→ Exercise
Output all of the records word for word and drop the images.

════════════════════

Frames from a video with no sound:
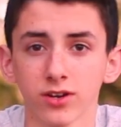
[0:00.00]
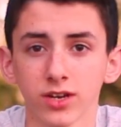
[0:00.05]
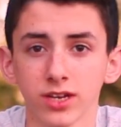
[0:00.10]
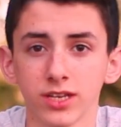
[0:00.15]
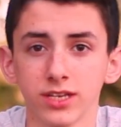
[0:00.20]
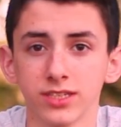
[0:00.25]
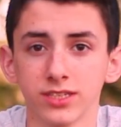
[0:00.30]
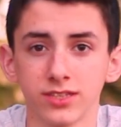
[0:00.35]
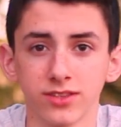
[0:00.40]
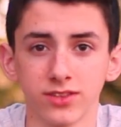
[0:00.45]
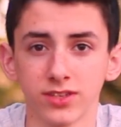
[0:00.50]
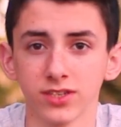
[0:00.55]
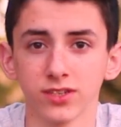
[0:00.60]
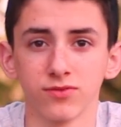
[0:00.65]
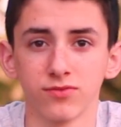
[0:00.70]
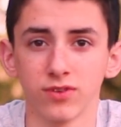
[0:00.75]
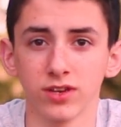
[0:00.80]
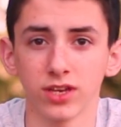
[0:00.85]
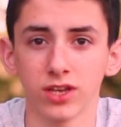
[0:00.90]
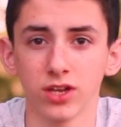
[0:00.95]
is this
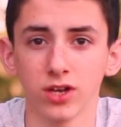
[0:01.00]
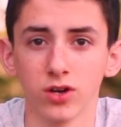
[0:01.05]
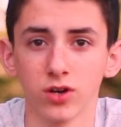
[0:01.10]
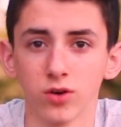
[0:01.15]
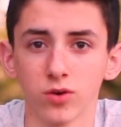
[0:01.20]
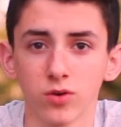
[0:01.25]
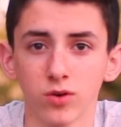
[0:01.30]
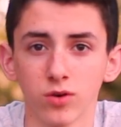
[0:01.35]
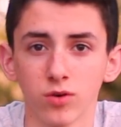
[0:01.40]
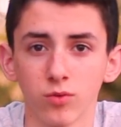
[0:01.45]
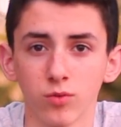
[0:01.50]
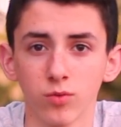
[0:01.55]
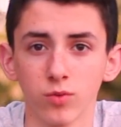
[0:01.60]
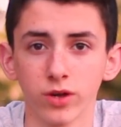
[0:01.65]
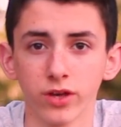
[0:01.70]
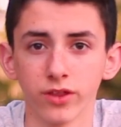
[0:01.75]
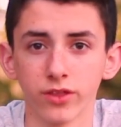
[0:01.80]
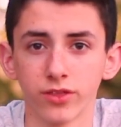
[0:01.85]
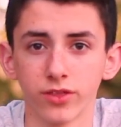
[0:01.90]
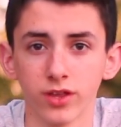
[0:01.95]
video
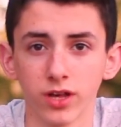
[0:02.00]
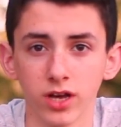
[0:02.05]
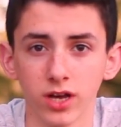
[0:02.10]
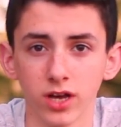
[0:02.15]
with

════════════════════

→ Your response
Frames from a video with no sound:
[0:00.00]
[0:00.05]
[0:00.10]
[0:00.15]
[0:00.20]
[0:00.25]
[0:00.30]
[0:00.35]
[0:00.40]
[0:00.45]
[0:00.50]
[0:00.55]
[0:00.60]
[0:00.65]
[0:00.70]
[0:00.75]
[0:00.80]
[0:00.85]
[0:00.90]
[0:00.95]
is this
[0:01.00]
[0:01.05]
[0:01.10]
[0:01.15]
[0:01.20]
[0:01.25]
[0:01.30]
[0:01.35]
[0:01.40]
[0:01.45]
[0:01.50]
[0:01.55]
[0:01.60]
[0:01.65]
[0:01.70]
[0:01.75]
[0:01.80]
[0:01.85]
[0:01.90]
[0:01.95]
video
[0:02.00]
[0:02.05]
[0:02.10]
[0:02.15]
with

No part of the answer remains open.